Las noches que no conciliaba el sueño, investigaba por Internet la fatídica historia de Jack y todos los mitos en torno a su leyenda. Terror de las prostitutas de los barrios bajos de Londres, inspiró al compositor Alban Berg para escribir la ópera Lulú. Mientras cuajaba el rostro decimonónico, observaba cómo el amasijo de plastilina iba tomando la forma afilada de las facciones. A riesgo de enojo del escultor, no pude evitar tocarlo para moldear. Sentía fascinación al acomodar la cera, dándole forma y vida, como si mis dedos en este acto pudieran revelarme las siniestras ideas que una vez desataron el terror en Whitechapel.

Jack se fue convirtiendo en una obsesión. Alguna vez iría yo al barrio donde estranguló, degolló cortando la carótida, y destripó a todas las mujeres que le recordaban a su madre. Retroceder en el tiempo doscientos años, caminar por las lúgubres calles lluviosas de Londres, entre paredes sombrías donde se reflejaron los atroces asesinatos en serie, me despertaba nauseabundo morbo.

Durante el proceso, el escultor me permitió cubrir el rostro de plastilina con el yeso, luego a vaciar la cera y, por último, tuve el privilegio de insertarle el cabello, las pestañas, las cejas y el bigote, Dibujé cuidadosamente sus ojos, sombreé la nariz, delineé los labios; en tanto se elaboraba el armazón de metal donde se colocaría la cabeza.

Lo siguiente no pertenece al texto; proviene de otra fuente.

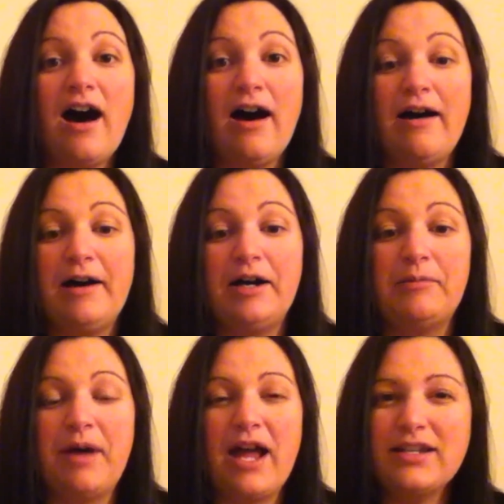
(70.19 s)

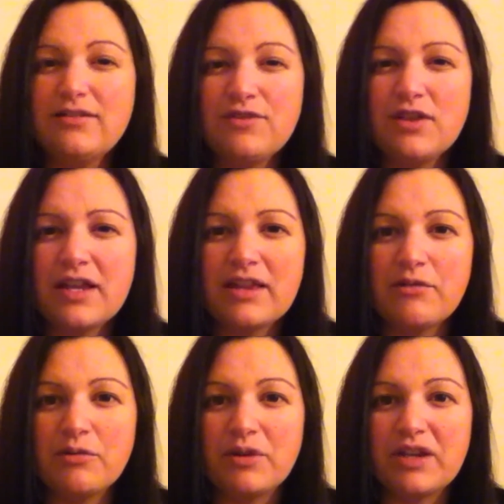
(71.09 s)
I didn't feel like they
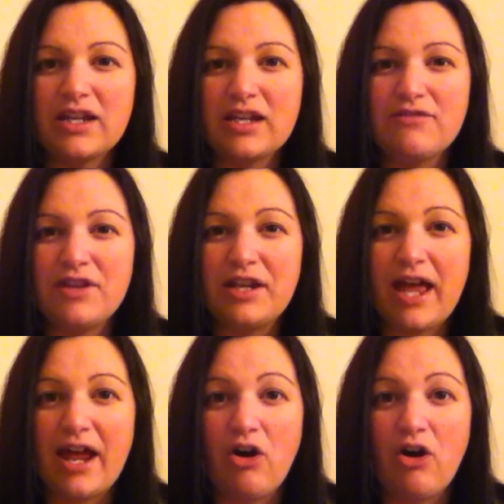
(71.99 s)
were really even at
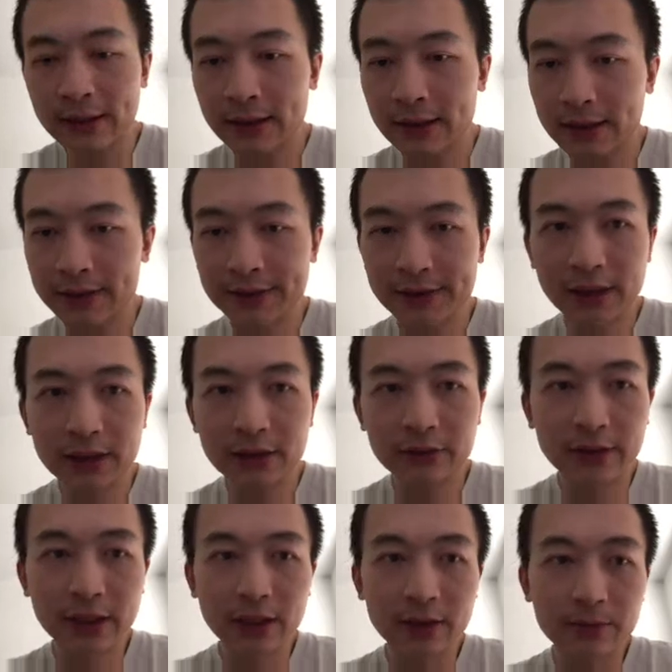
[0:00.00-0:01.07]
Let's take a
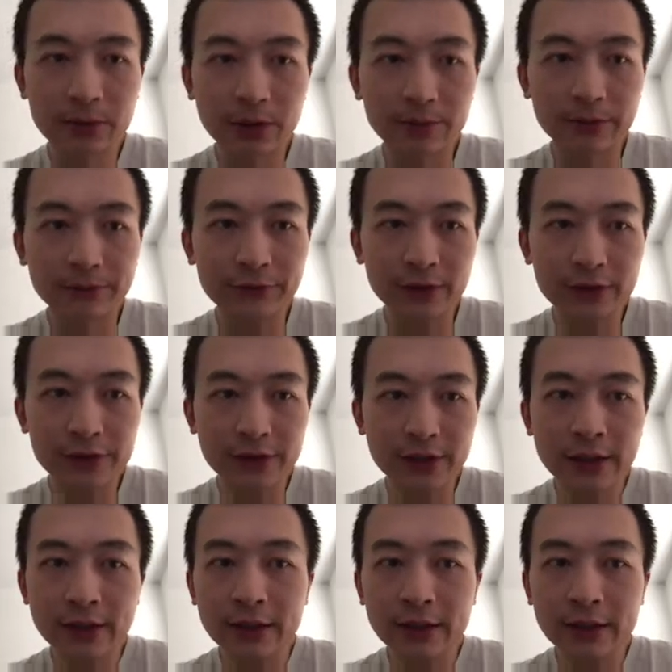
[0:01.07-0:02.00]
look at the problem first.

Directo de Londres llegó el ajuar de Jack. Estando a solas, una madrugada saqué el ajuar de la caja y fui vistiéndome: la camisa, el pantalón, chaleco, capa, sombrero, bastón en mano izquierda y, por último, el cuchillo estrecho de lámina fina afilada en la mano derecha. Me sentí como seguramente él lo hizo cuando se disponía a asesinar. Era la única oportunidad que tenía para usarlo, ya que al día siguiente la figura de cera sería vestida.

Fue la primera vez que sentí una mirada penetrante recorriendo mi cuerpo.

No estaba solo. Alcancé a mirarlo a través del espejo.

El resplandor del cuchillo que yo sostenía rebotó en sus pupilas.

Perplejo, vi cómo la figura de cera se colocó mi pantalón, mi playera y mis tenis.

Inmóvil, no pude evitar que Jack tomara el cuchillo de mi mano y abandonara el museo.